-
L16
Jordan forms. Matrix exponents. Application to dynamical systems
16.1 Matrix exponent in the general case
Def 1: $e^A, \cos(A), \sin(A)$
\(\begin{aligned} e^A &=I+\frac{A}{1!}+...+\frac{A^n}{n!} \\ \cos(A)&=\sum_{m=0}^\infty(-1)^m\frac{A^{2m}}{(2m)!} \\ \sin(A)&=\sum_{m=0}^\infty(-1)^m\frac{A^{2m+1}}{(2m+1)!} \end{aligned}\)
Corollary 1.1: Since $(A^n)^T=(A^T)^n$, 然后结合 $e^A$ 的展开式 \(e^{A^T}=(e^A)^T\)
Corollary 1.2: If $AB=BA$, then \(e^{A+B}=e^Ae^B\)
Corollary 1.3: From Corollary 2, we get \(e^{-A}=(e^A)^{-1}\)
since $e^Ae^{-A}=e^{A-A}=I$
Corollary 1.4: \(e^A=Xe^{\Lambda}X^{-1}\)
It is even impossible to directly write $e^A$, while it’s easy to get $e^\Lambda$ (就是将 $\Lambda$ 对角线上的 $\lambda_i$ 变成 $e^{\lambda_i}$)
Def 2: Derivative
\(\frac{d}{dt}e^{At}=Ae^{At}=e^{At}A\)
16.2 Dynamical systems: Linear differential equations
Def 1: Systems of linear scalar differential equations of first order
Let $y(t)=[y_1, y_2, …, y_n]^T$, then we can simplify \(\begin{aligned}y'_1(t)=a_{11}y_1+&...+a_{1n}y_n+b_1(t) \\ &... \\ y'_n(t)=a_{n1}y_1+&...+a_{nn}y_n+b_n(t) \end{aligned}\) into \(\frac{d}{dt}y(t)=Ay(t)+B(t)\)

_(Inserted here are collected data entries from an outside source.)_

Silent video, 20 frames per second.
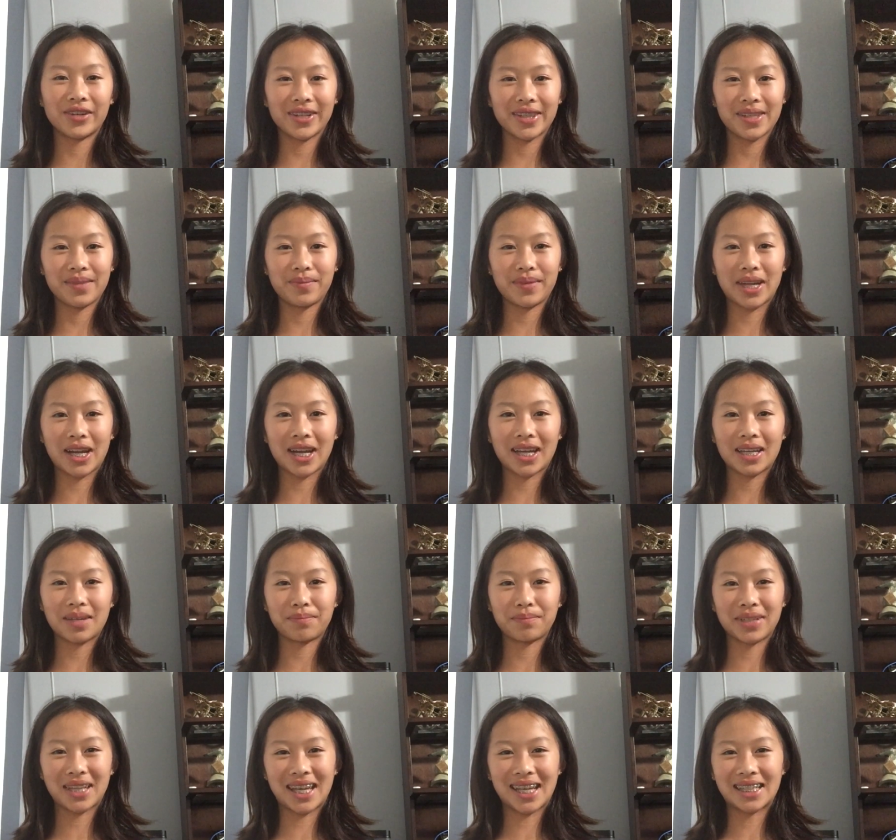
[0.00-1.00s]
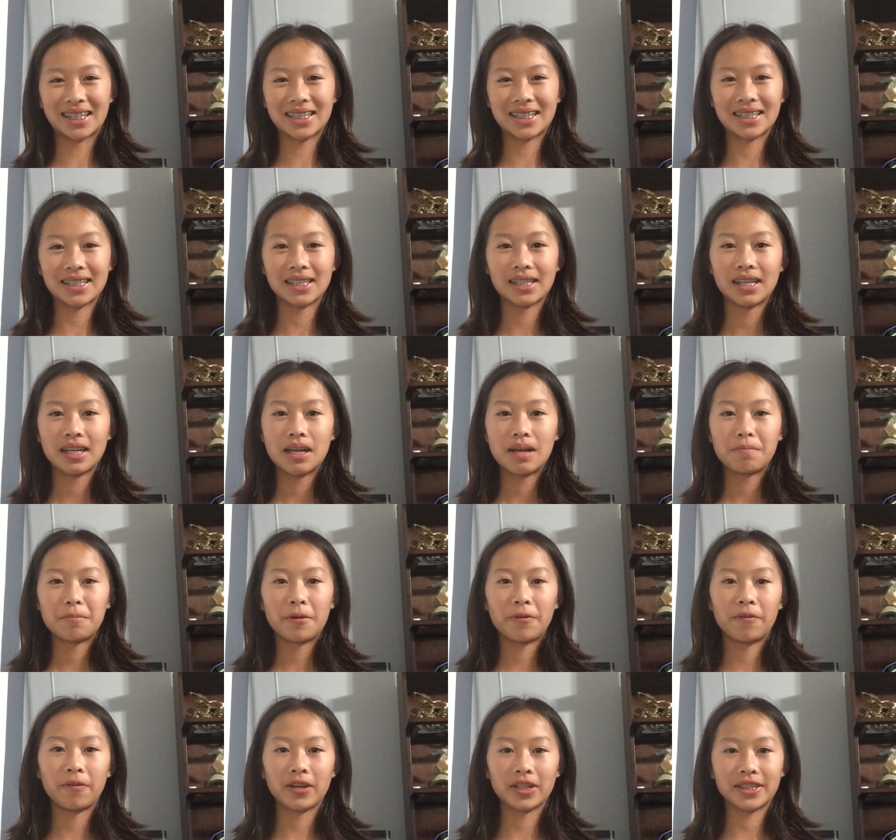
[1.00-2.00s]
North American plates.
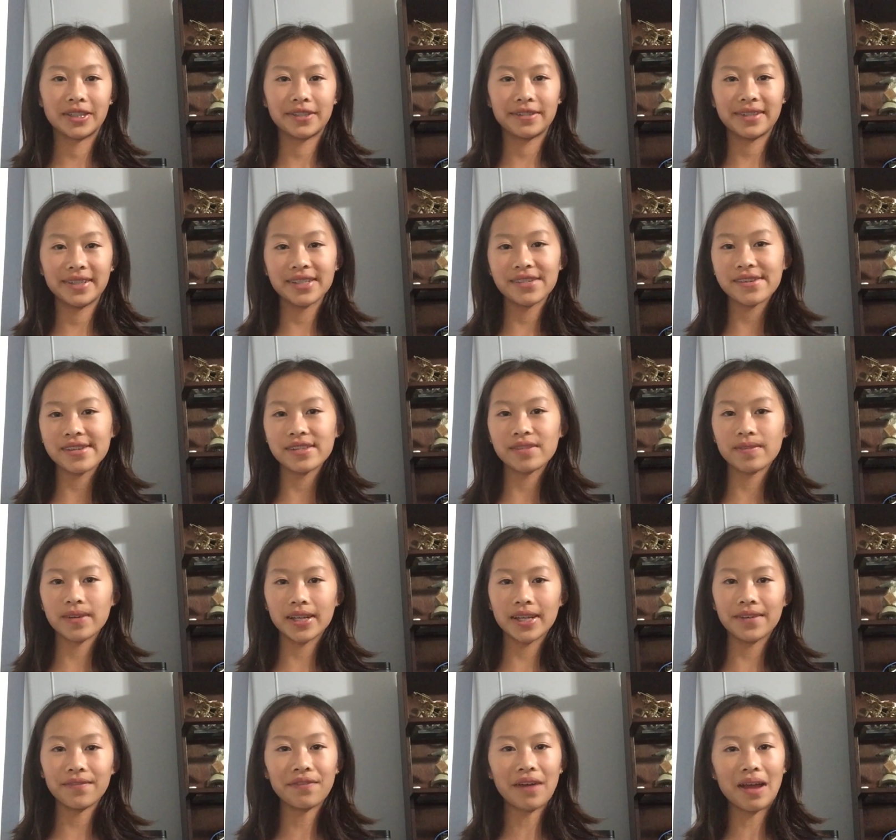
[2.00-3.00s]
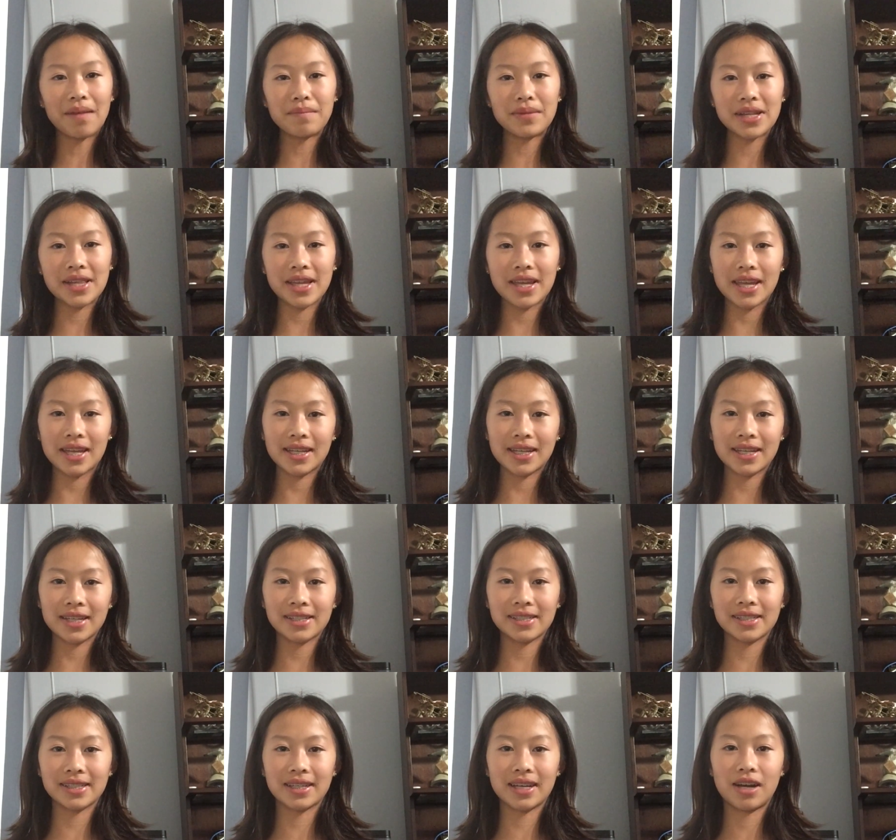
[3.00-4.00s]
Before 225 million
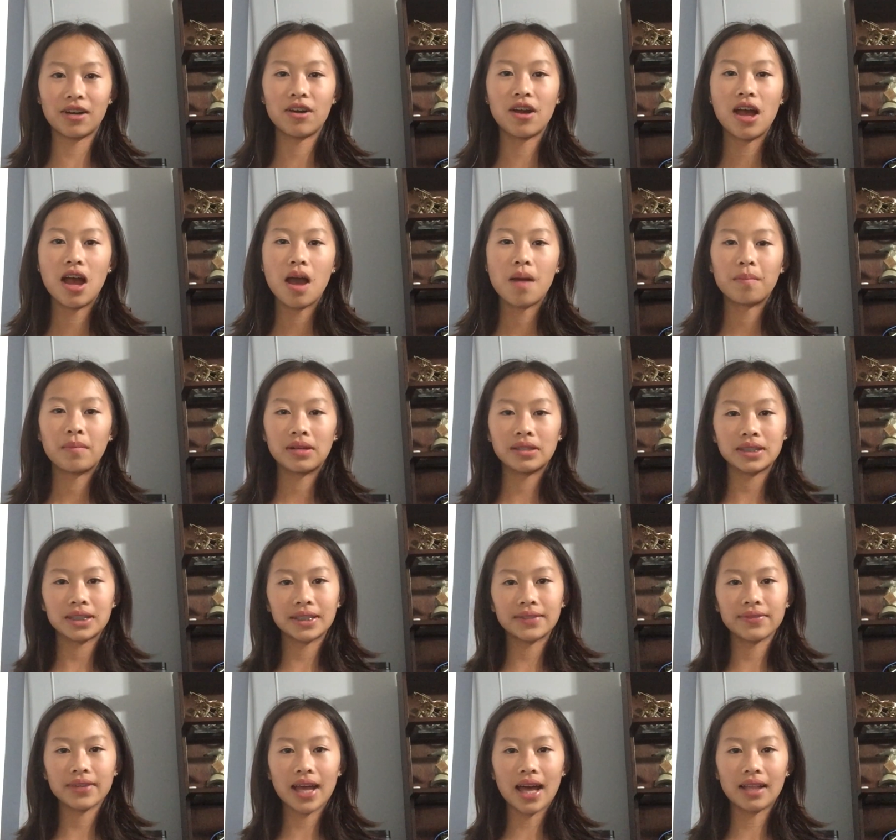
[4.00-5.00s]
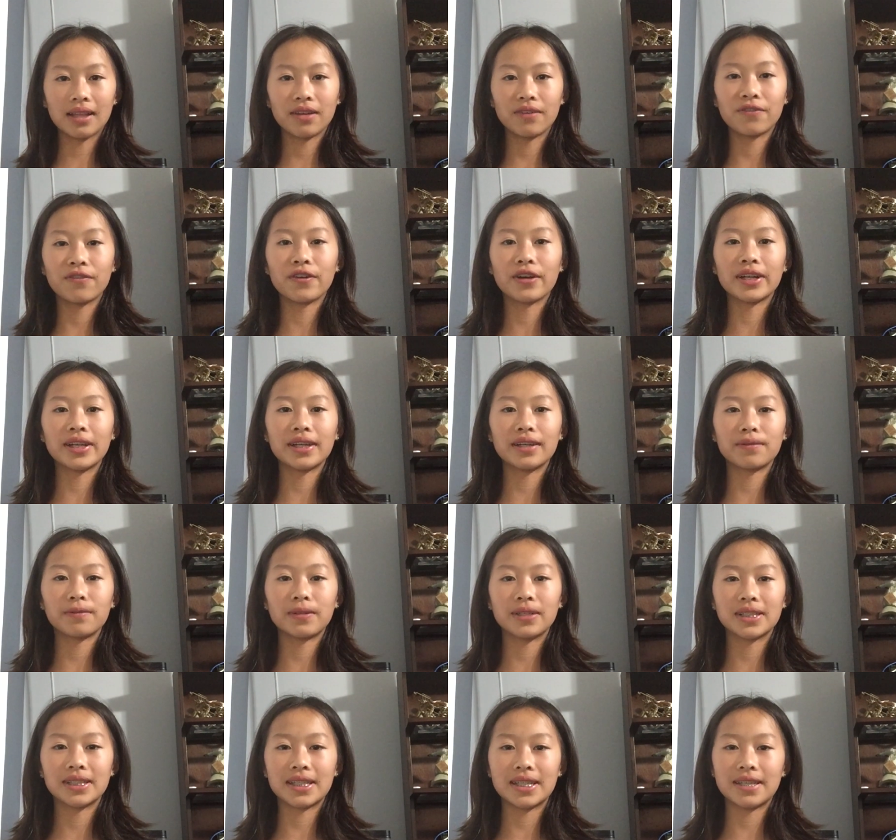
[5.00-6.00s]
years ago, most of California
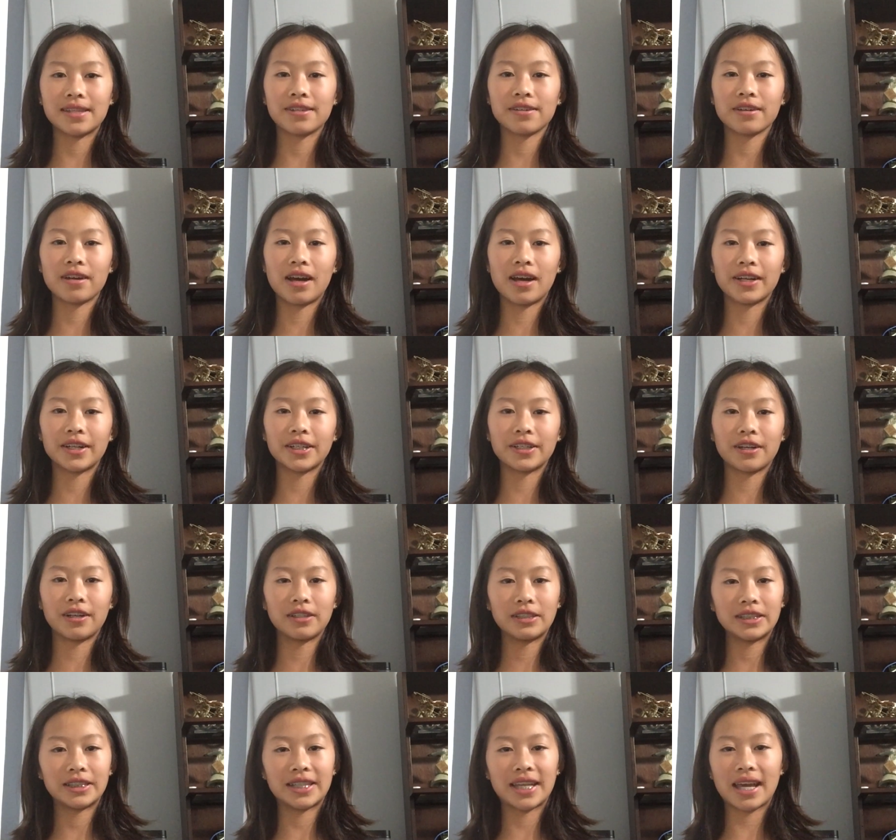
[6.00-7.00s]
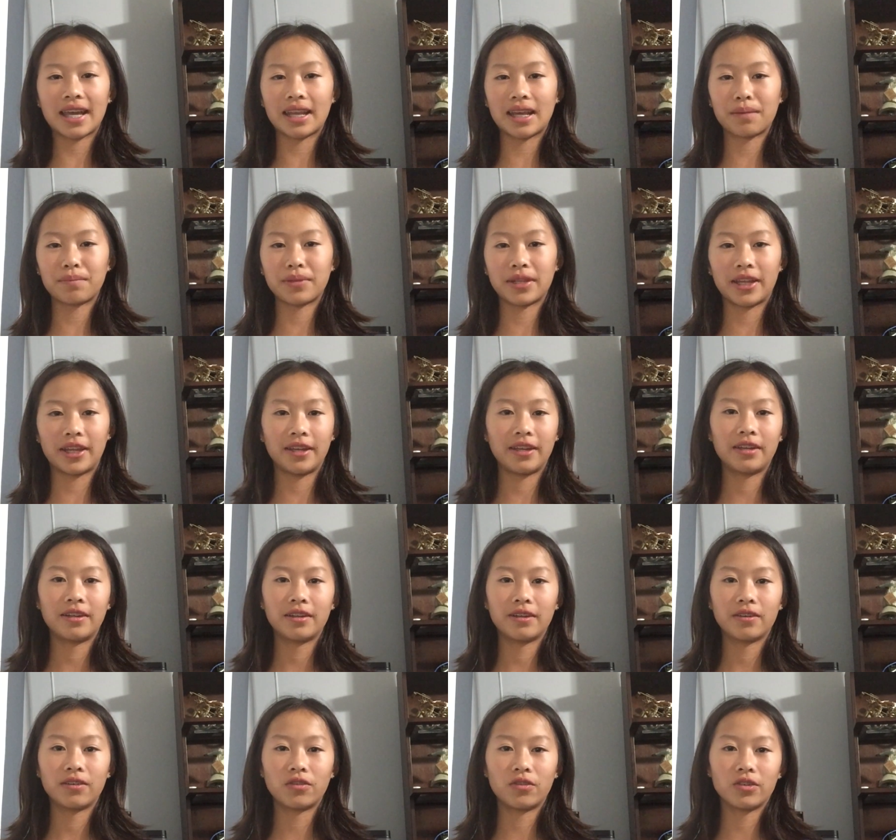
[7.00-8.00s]
was either on an oceanic plate
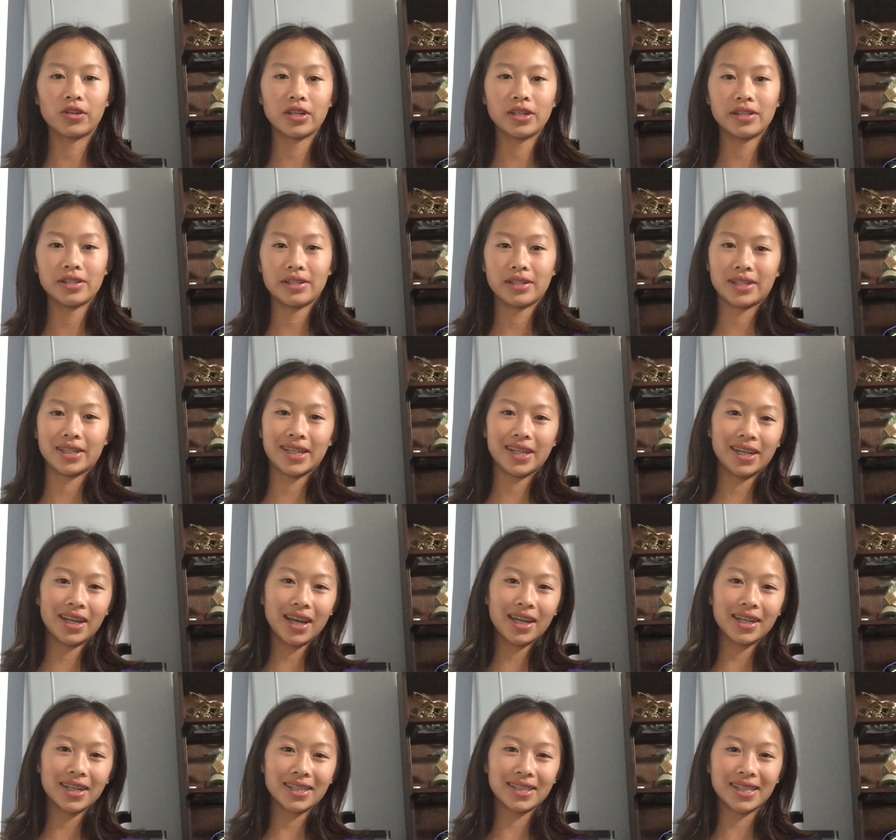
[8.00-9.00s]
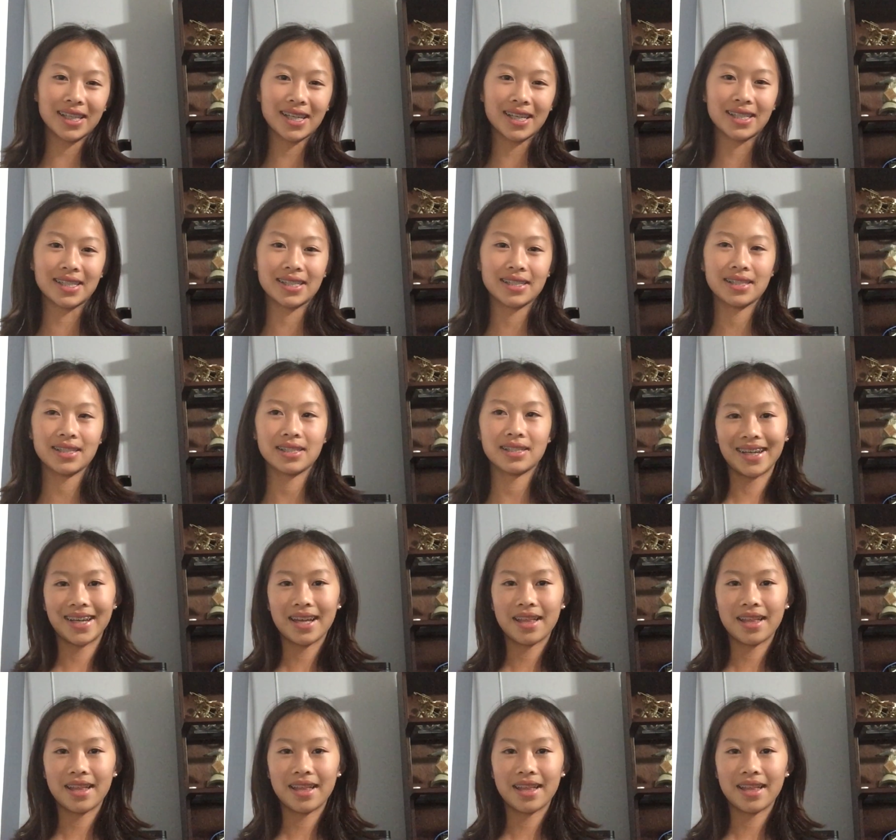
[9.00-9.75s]
or did not exist.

The general solution of this ODE \(y(t)=e^{At}a+\int_0^t e^{A(t-\tau)}B(\tau)d\tau,\;\;y(0)=a\)
L17
Symmetric matrices
17.1 On dot product for complex vectors
Def 1: Conjugate transpose 共轭转置
又称 Hermitian transpose \(A^*=(\overline{A})^T=\overline{(A^T)}\)
又记做 $A^H,A^\dagger$
例如,对于矩阵 \(A=\left[\begin{matrix} 1 & i \\ 0 & 2 \end{matrix}\right],A^T=\left[\begin{matrix} 1 & 0 \\ i & 2 \end{matrix}\right],A^*=\left[\begin{matrix} 1 & 0 \\ -i & 2 \end{matrix}\right]\)

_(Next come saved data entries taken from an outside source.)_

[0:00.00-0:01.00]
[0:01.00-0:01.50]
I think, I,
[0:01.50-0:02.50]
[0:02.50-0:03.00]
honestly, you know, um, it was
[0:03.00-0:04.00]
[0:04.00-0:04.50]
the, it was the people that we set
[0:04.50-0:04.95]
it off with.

Def 2: Dot product, norm, and orthogonality for complex vectors 复数向量的点乘、范数以及正交性
- 对于实数向量 $x,y\in\mathbb{R}^n$
- dot product: $x\cdot y=x^Ty=\sum x_iy_i$
- norm: $|x|=\sqrt{x\cdot x}=\sqrt{\sum x_i^2}$
- 对于复数向量 $x,y\in\mathbb{C}^n$
- dot product: $x\cdot y=x^T\overline{y}=\sum x_i\overline{y_i}$
- norm: $|x|=\sqrt{x\cdot \overline{x}}$
Def 3: Symmetric matrices
对称矩阵 $A\in\mathbb{R}^{n\times n}$ 具有如下性质
- 特征根均为实数
- diagonalizable 可对角化的,即其 Jordan form 为对角矩阵
- 对应不同特征根的特征向量互相正交
L18
Positive definite matrices and quadratic forms
(已看完)
18.1 正定矩阵
首先要明确定义, 正定矩阵的”正”体现在其特征值都是正数.
其次要知晓前提, 即必须是一个对称矩阵
Def 1: Positive definite matrices (eigenvalues base)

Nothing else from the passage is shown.